[EXERCISE INPUT Boundary: Start]

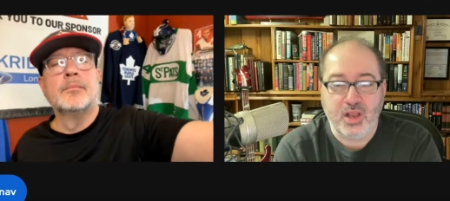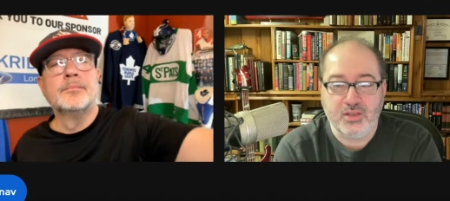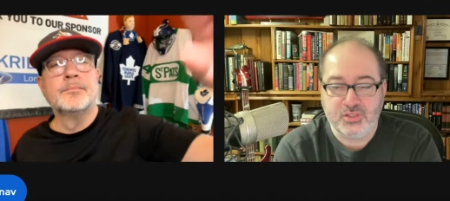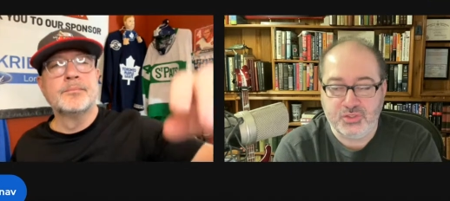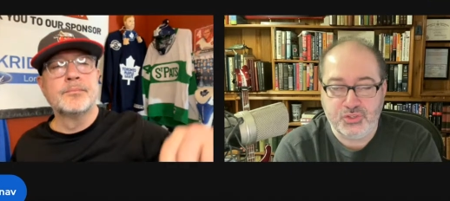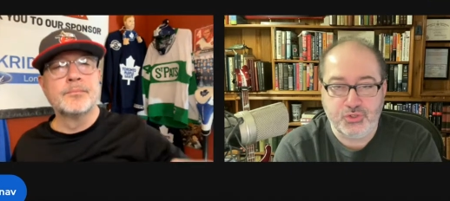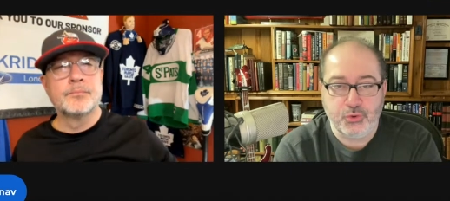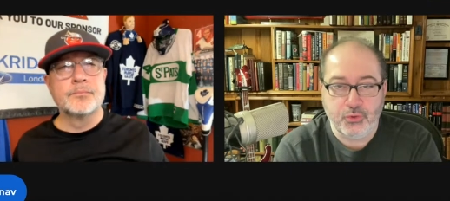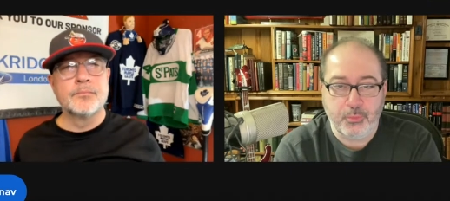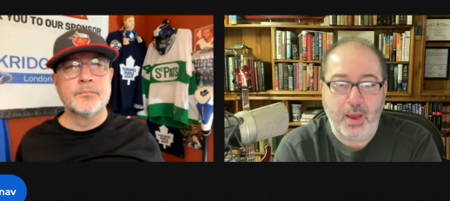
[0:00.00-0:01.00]
Speaker 1: cousins
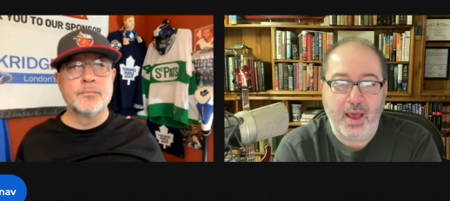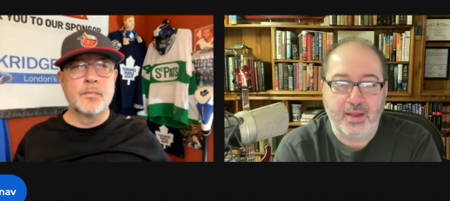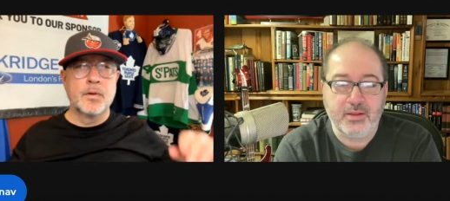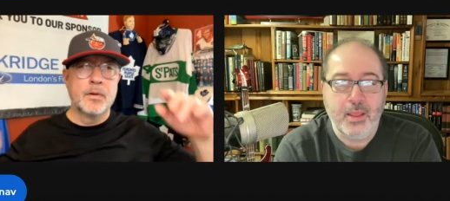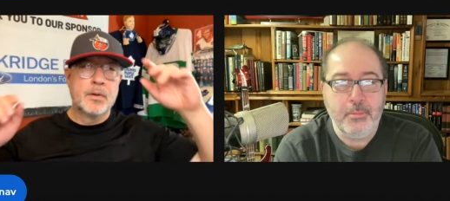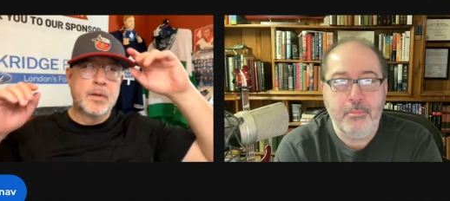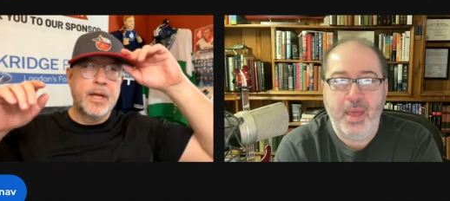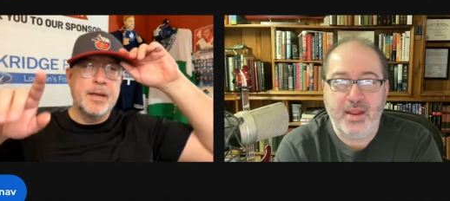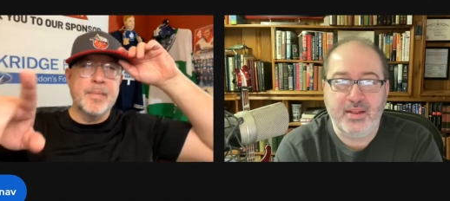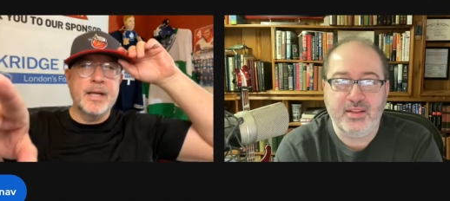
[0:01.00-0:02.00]
stir the pot
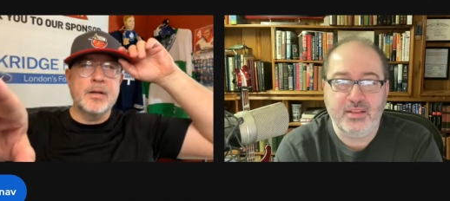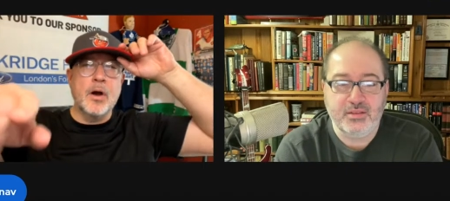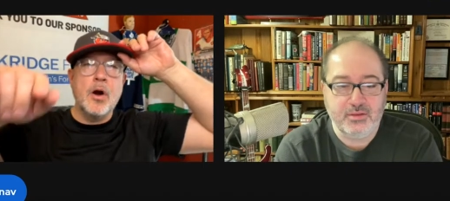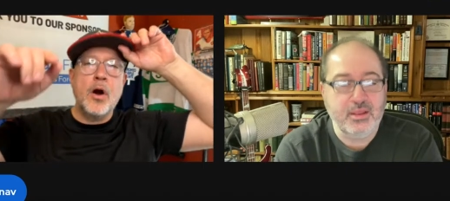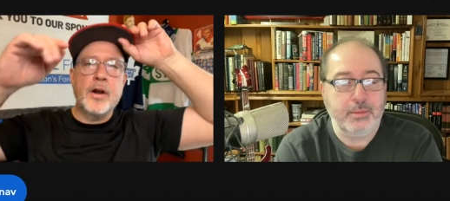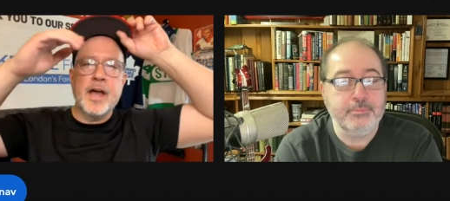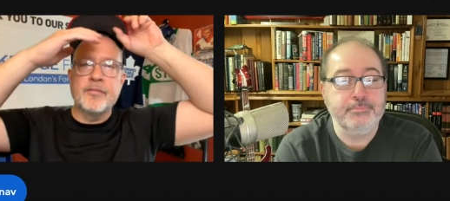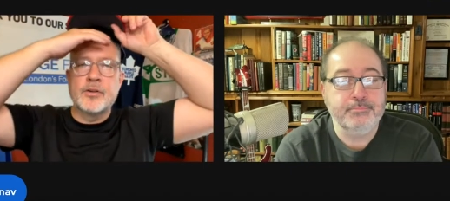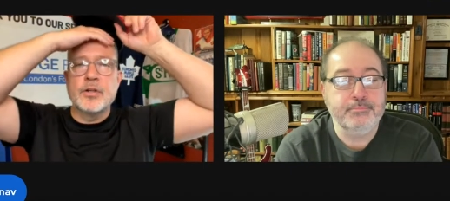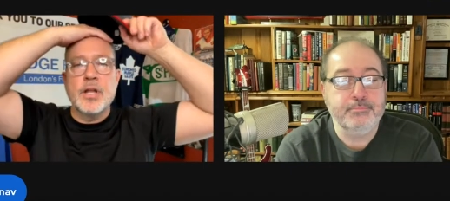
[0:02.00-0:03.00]
Bennett, Mike
Speaker 2: Arnav,
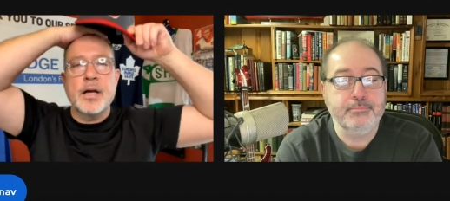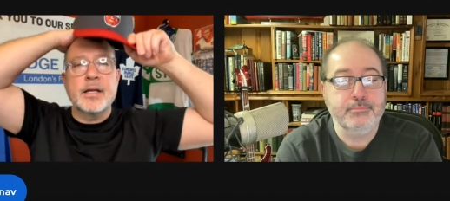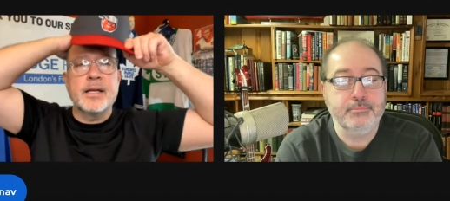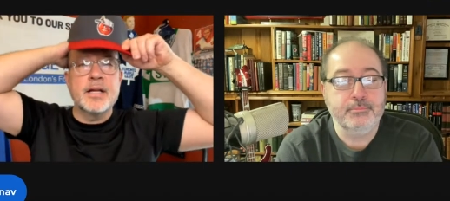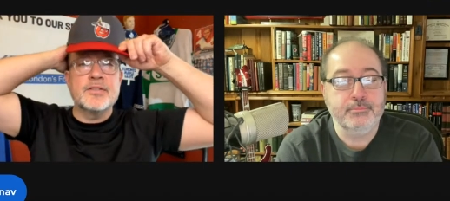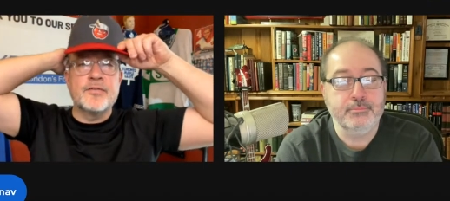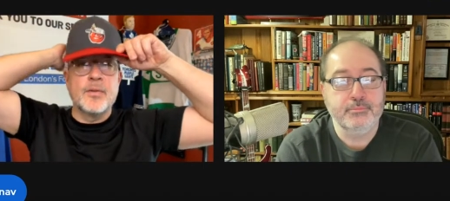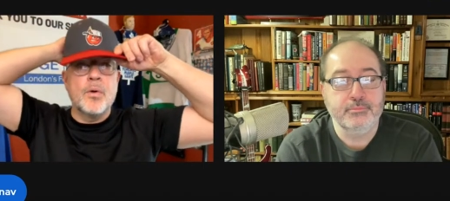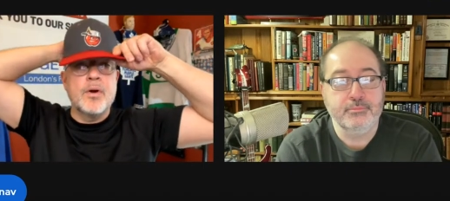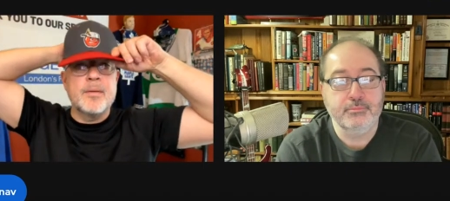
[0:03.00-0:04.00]
yeah. good luck against
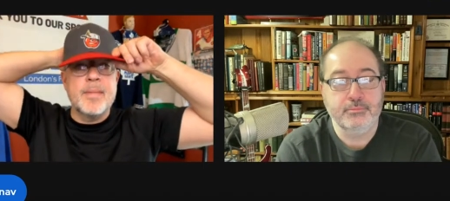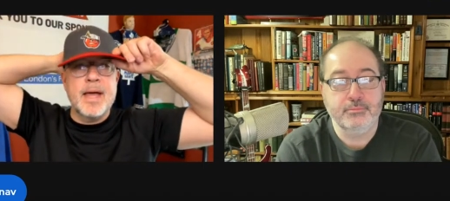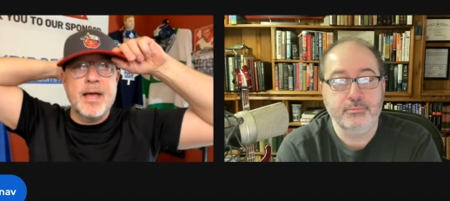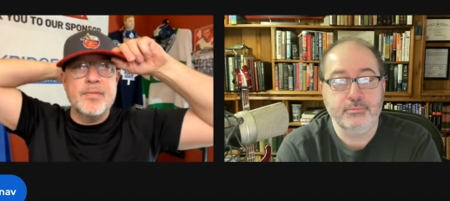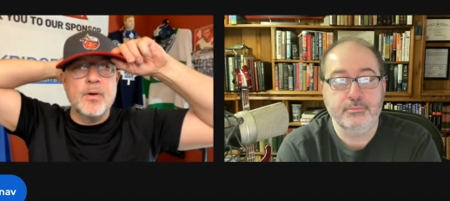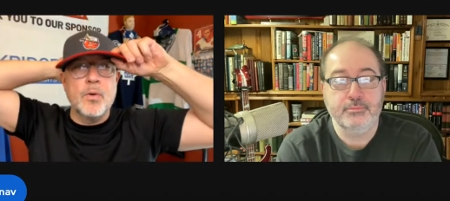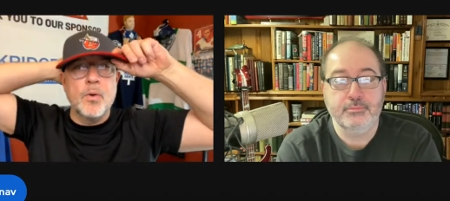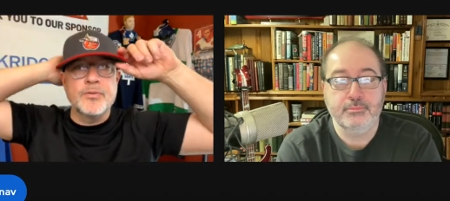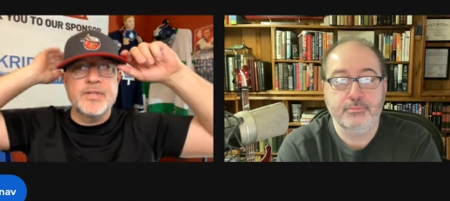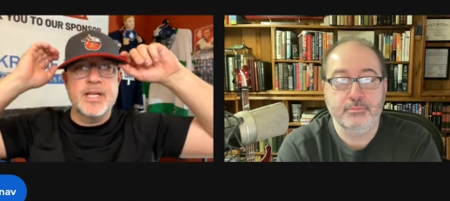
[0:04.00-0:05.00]
Florida, man. The
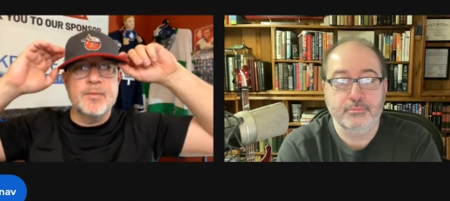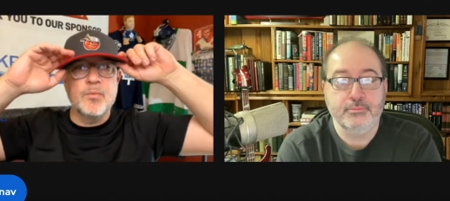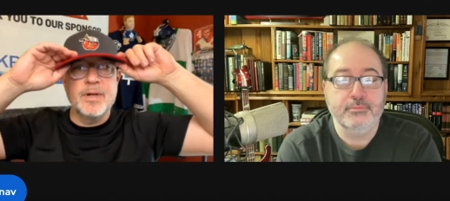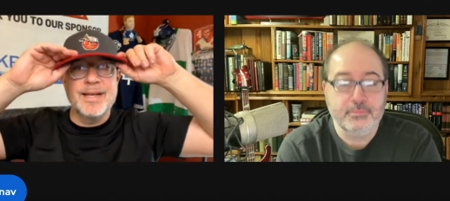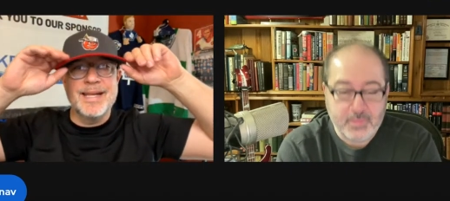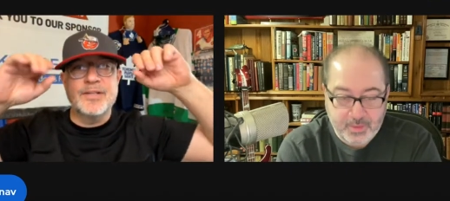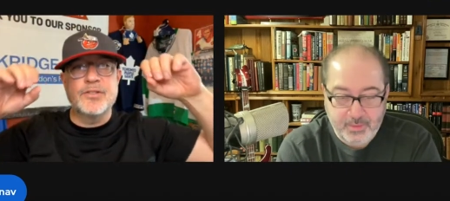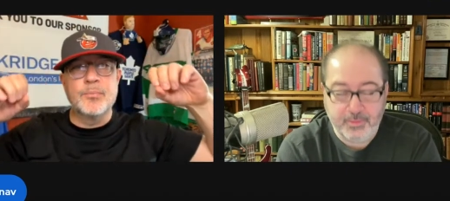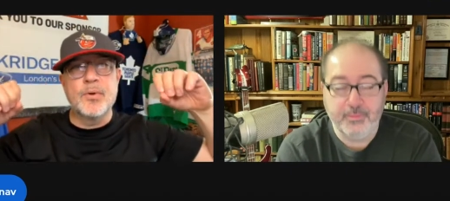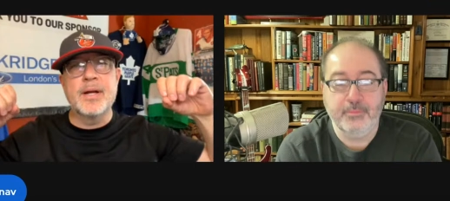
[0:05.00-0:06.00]
whole team would need
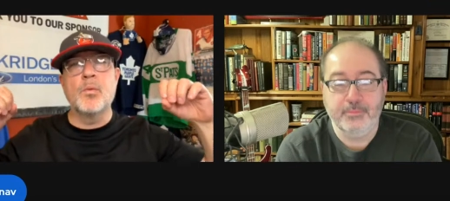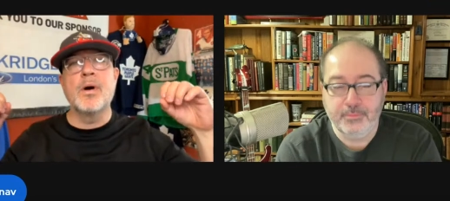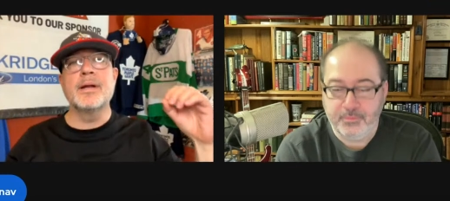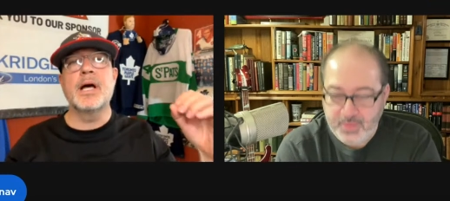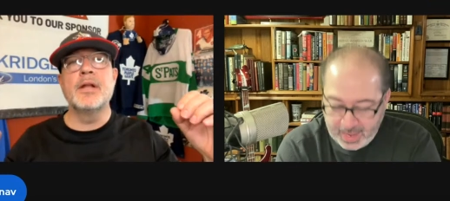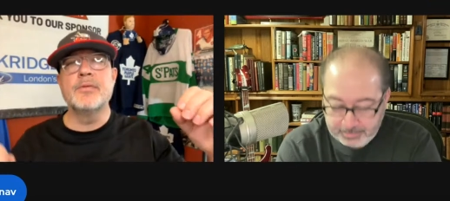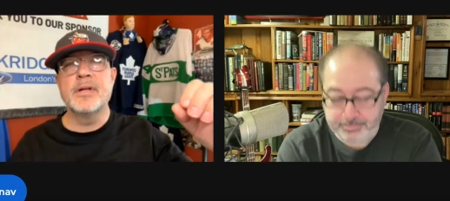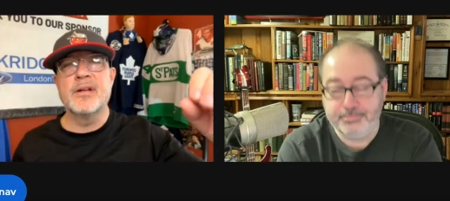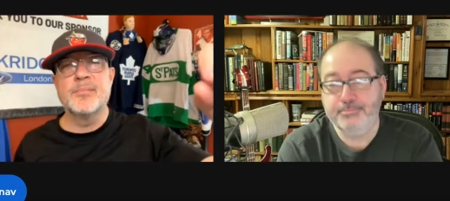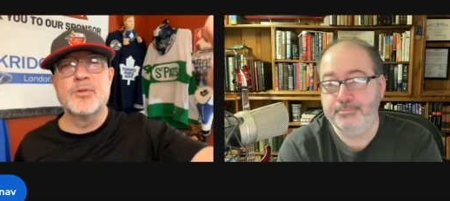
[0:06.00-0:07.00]
to bring 100
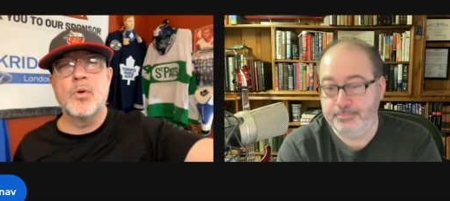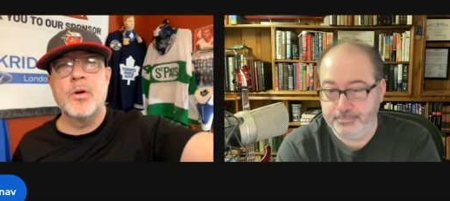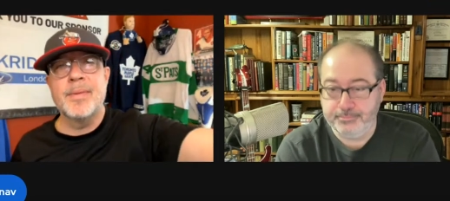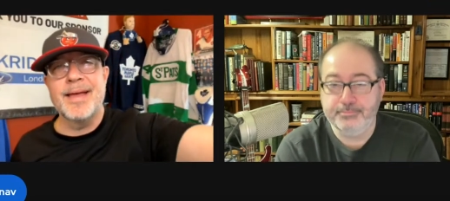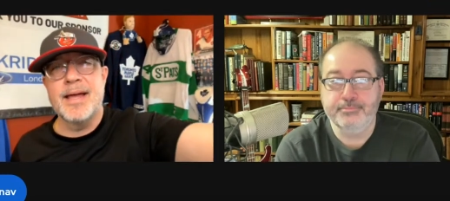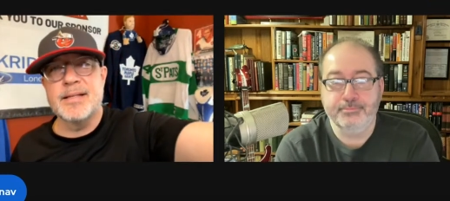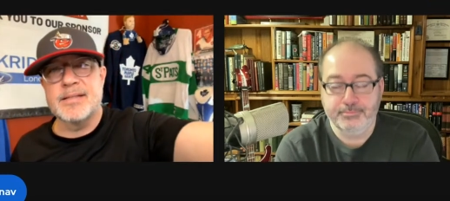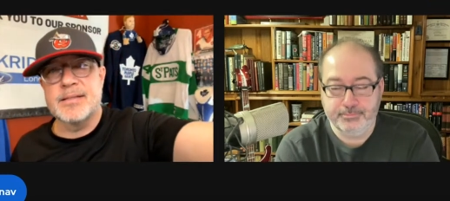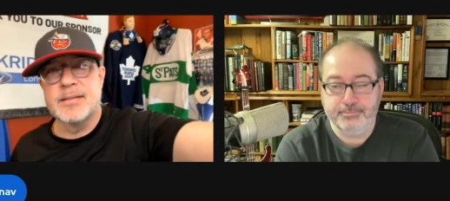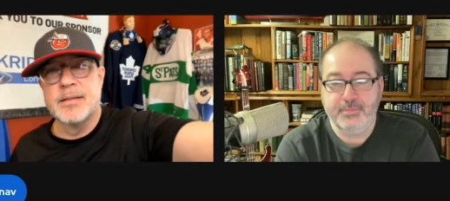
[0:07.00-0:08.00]
yeah. and absorb
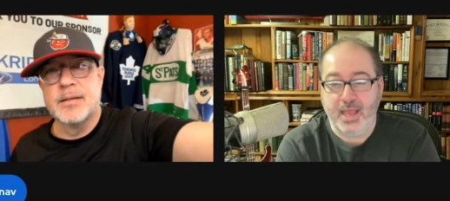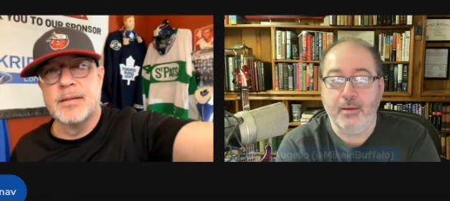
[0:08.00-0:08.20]
hits.
Speaker 1: Yeah,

[EXERCISE INPUT Boundary: End]

The expected answer is an exact copy of the lines from the one containing "[0:03.00-0:04.00]" through the last line of the entries above, both included, without pictures.

[0:03.00-0:04.00]
yeah. good luck against
[0:04.00-0:05.00]
Florida, man. The
[0:05.00-0:06.00]
whole team would need
[0:06.00-0:07.00]
to bring 100
[0:07.00-0:08.00]
yeah. and absorb
[0:08.00-0:08.20]
hits.
Speaker 1: Yeah,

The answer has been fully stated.